⟨

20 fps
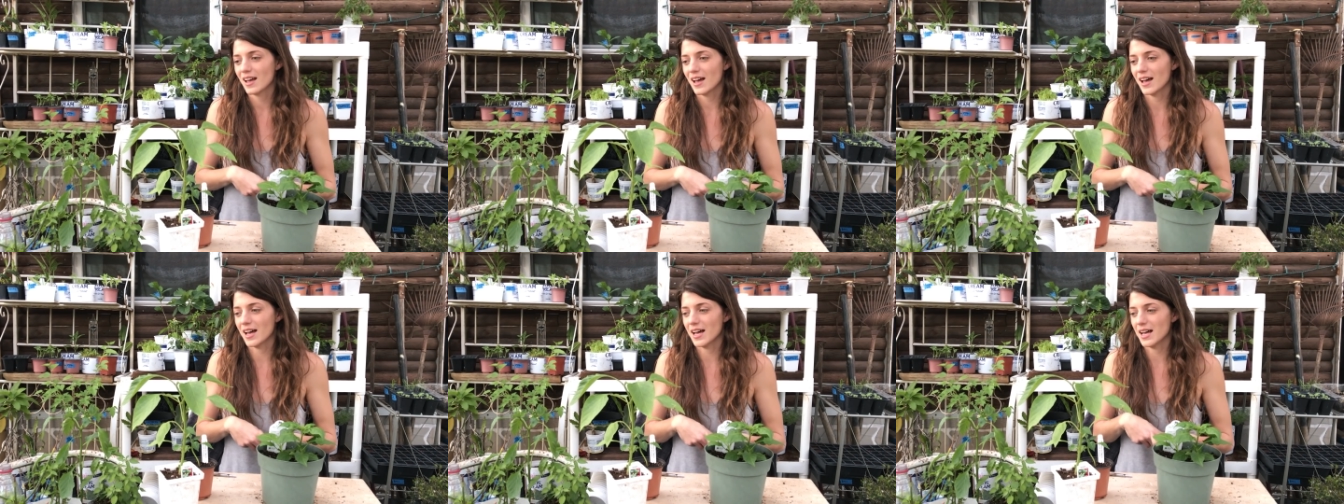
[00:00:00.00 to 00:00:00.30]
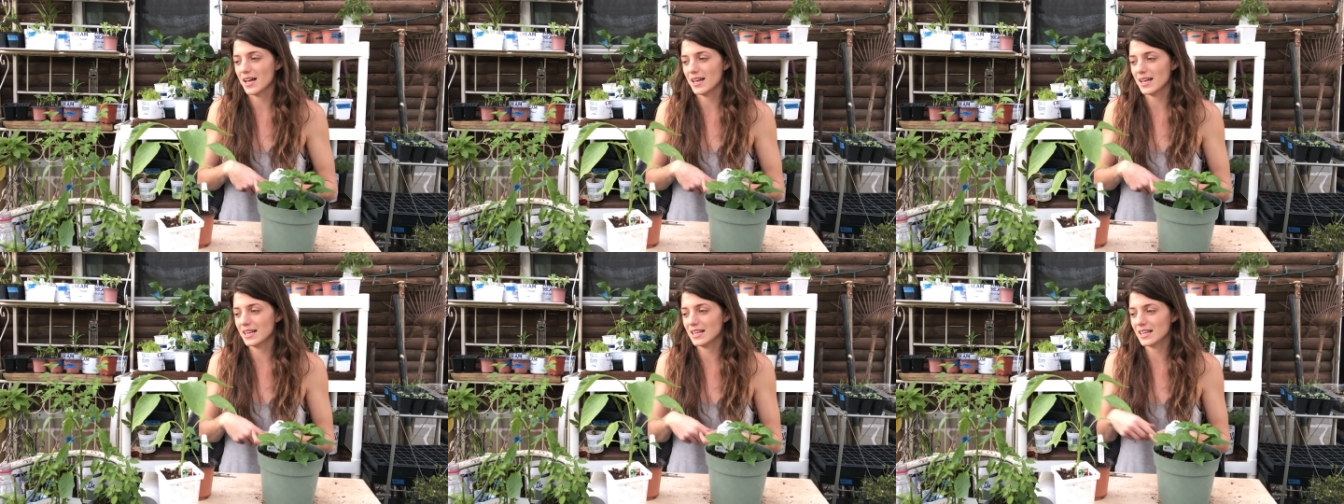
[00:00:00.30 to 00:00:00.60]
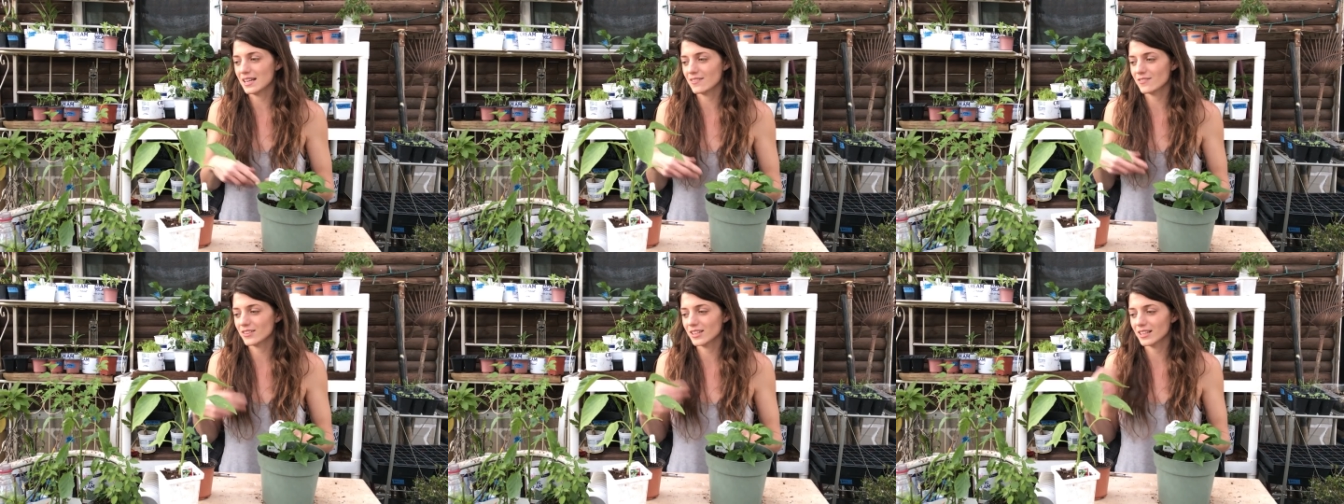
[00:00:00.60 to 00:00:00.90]
uh,
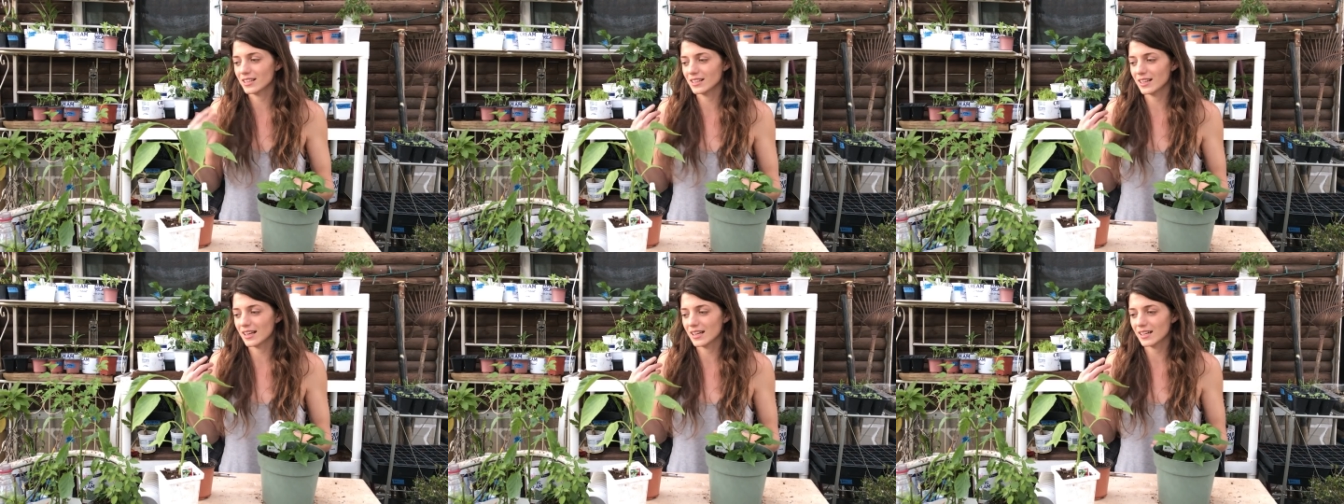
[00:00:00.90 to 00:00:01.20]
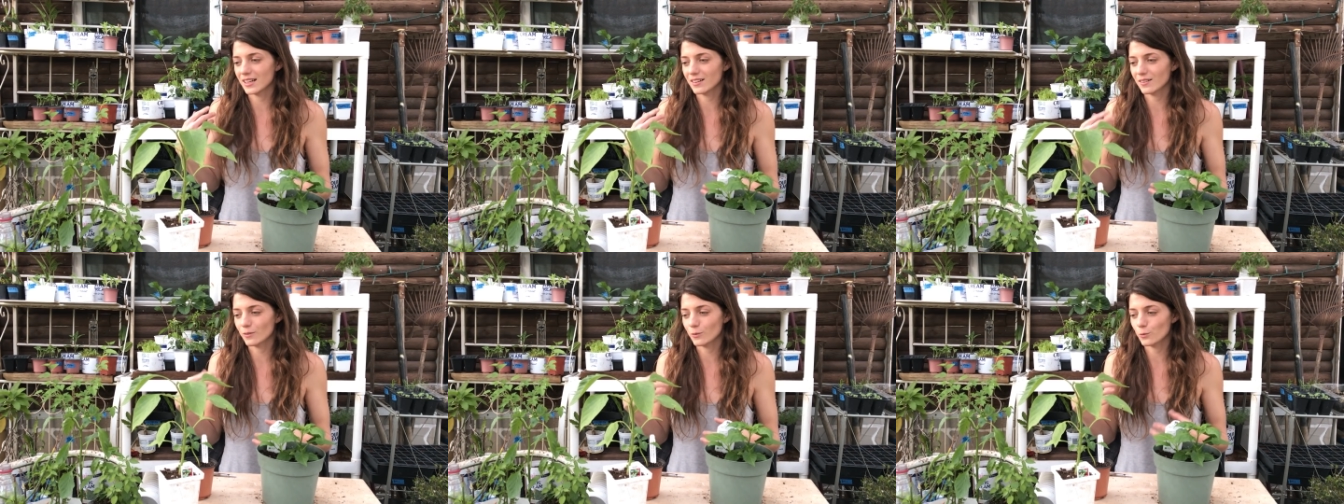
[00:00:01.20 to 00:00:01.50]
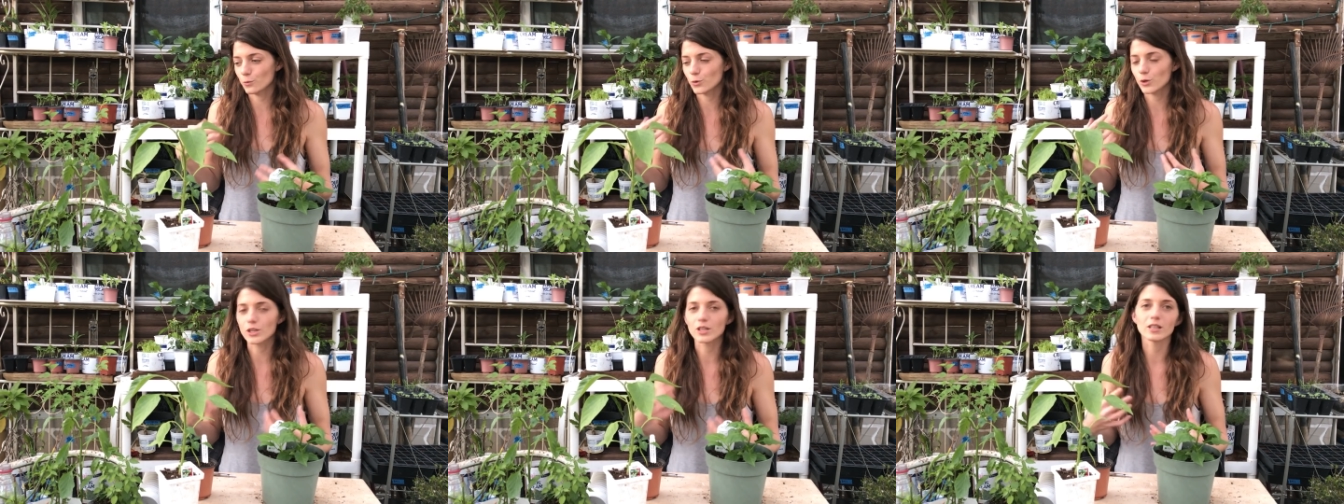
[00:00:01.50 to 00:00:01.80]
any of the like
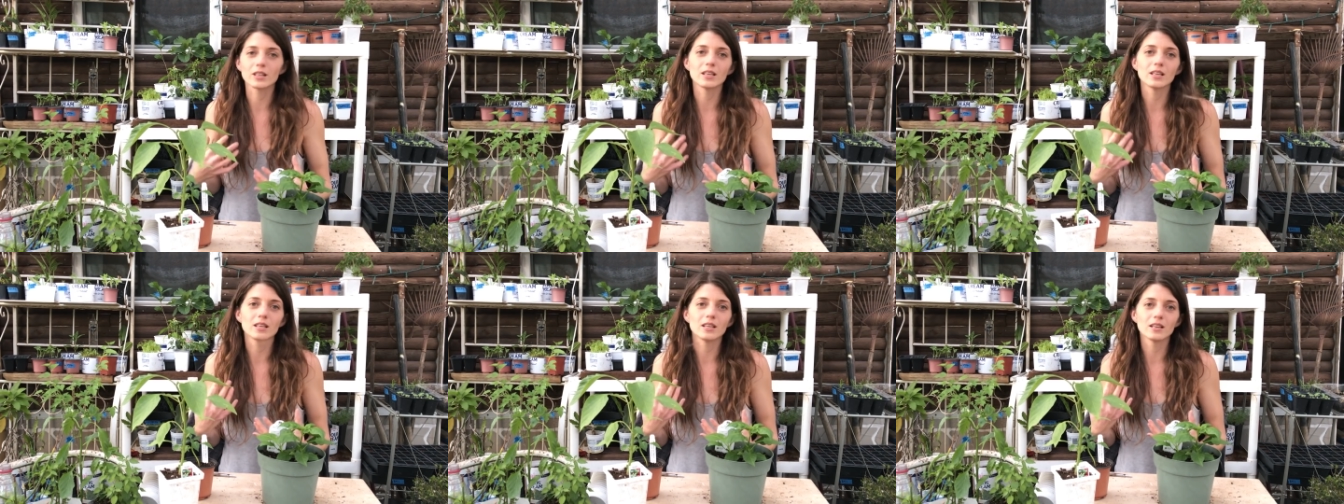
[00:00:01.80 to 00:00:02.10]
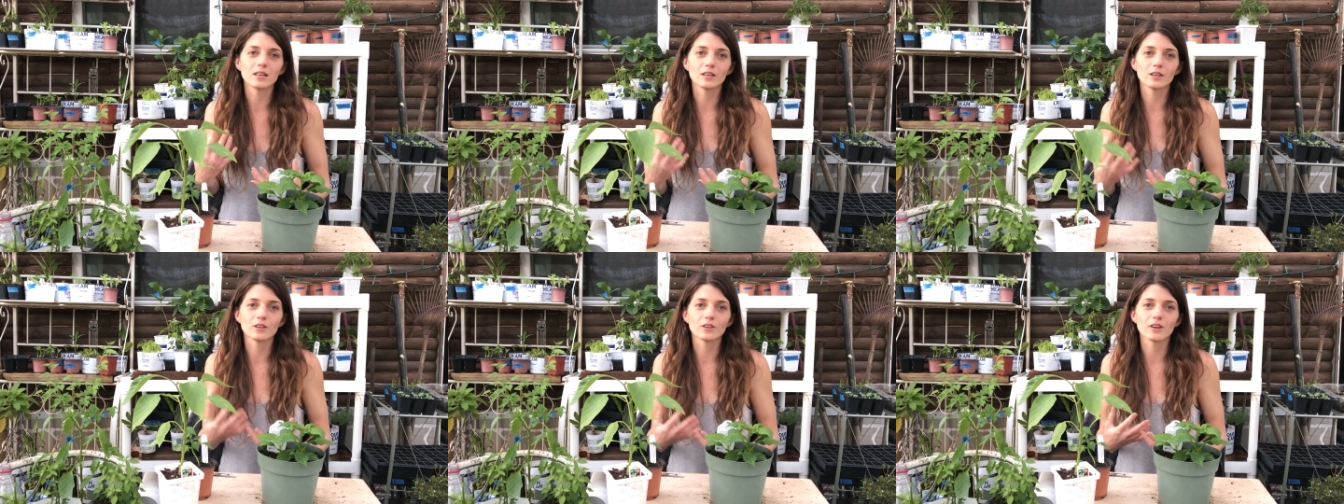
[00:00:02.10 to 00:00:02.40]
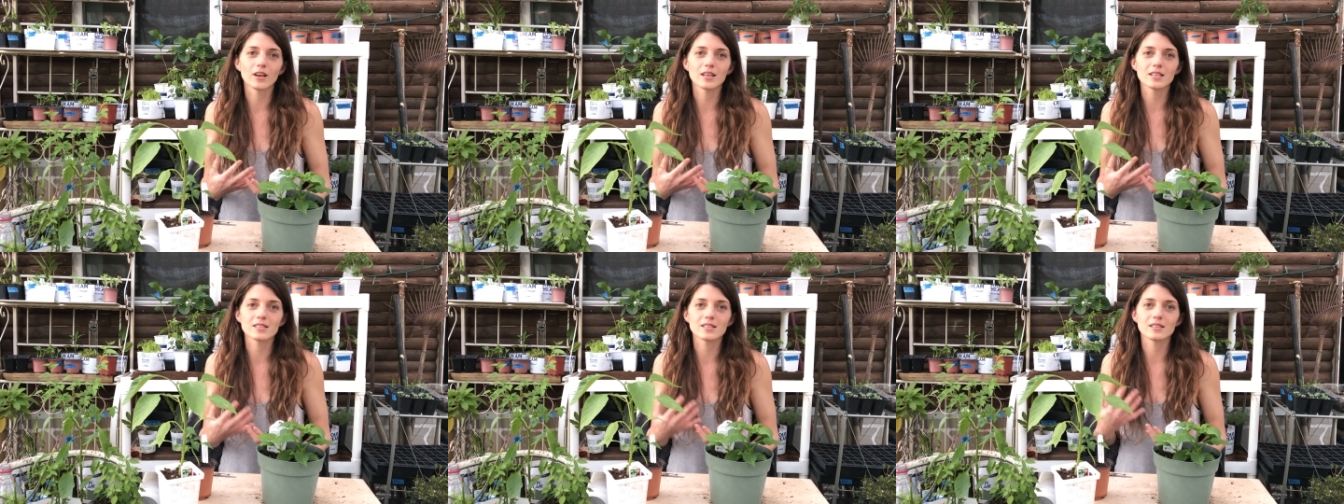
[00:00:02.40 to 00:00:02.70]
really
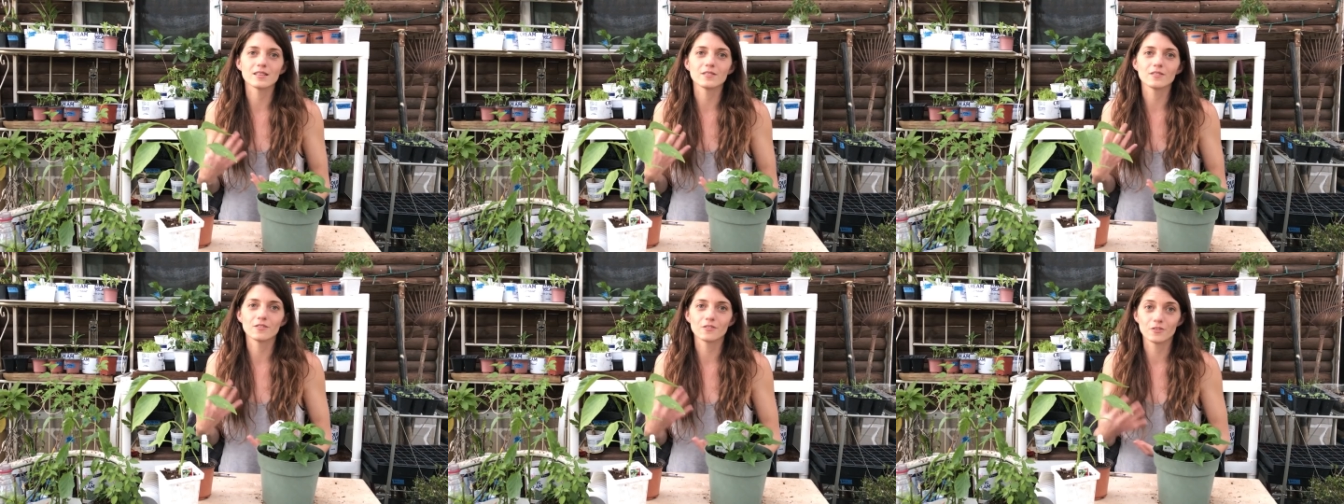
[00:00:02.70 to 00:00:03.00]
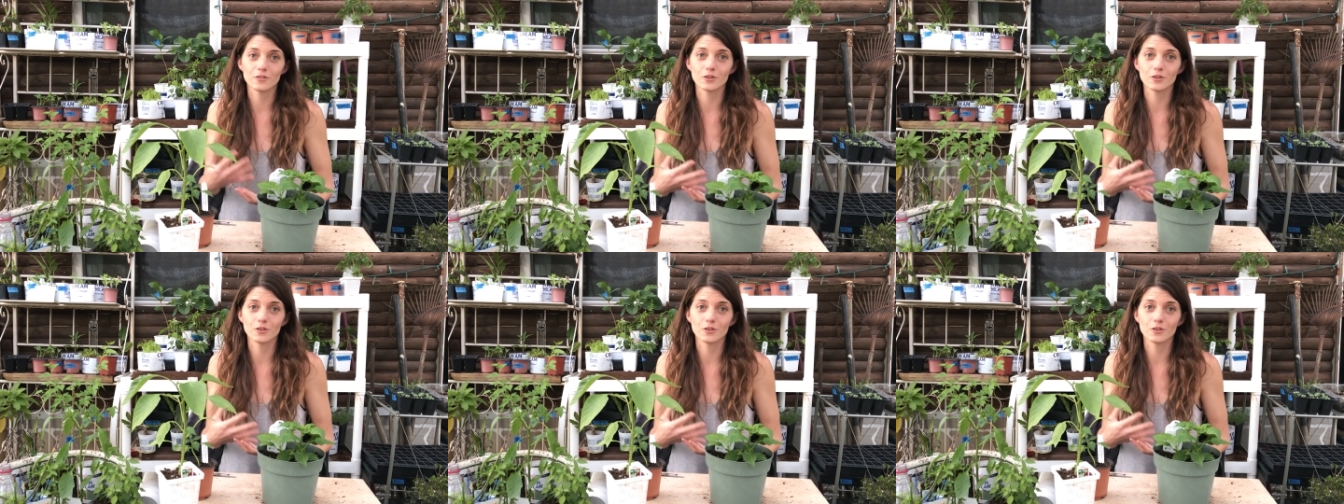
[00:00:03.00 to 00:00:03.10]
aggressive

⟩

**Your instructions:** For this exercise, the lines from the one containing "[00:00:00.00 to 00:00:00.30]" through the last line of the entries above are to be output exactly, both included, and pictures are skipped.

**Solution for this task:**
[00:00:00.00 to 00:00:00.30]
[00:00:00.30 to 00:00:00.60]
[00:00:00.60 to 00:00:00.90]
uh,
[00:00:00.90 to 00:00:01.20]
[00:00:01.20 to 00:00:01.50]
[00:00:01.50 to 00:00:01.80]
any of the like
[00:00:01.80 to 00:00:02.10]
[00:00:02.10 to 00:00:02.40]
[00:00:02.40 to 00:00:02.70]
really
[00:00:02.70 to 00:00:03.00]
[00:00:03.00 to 00:00:03.10]
aggressive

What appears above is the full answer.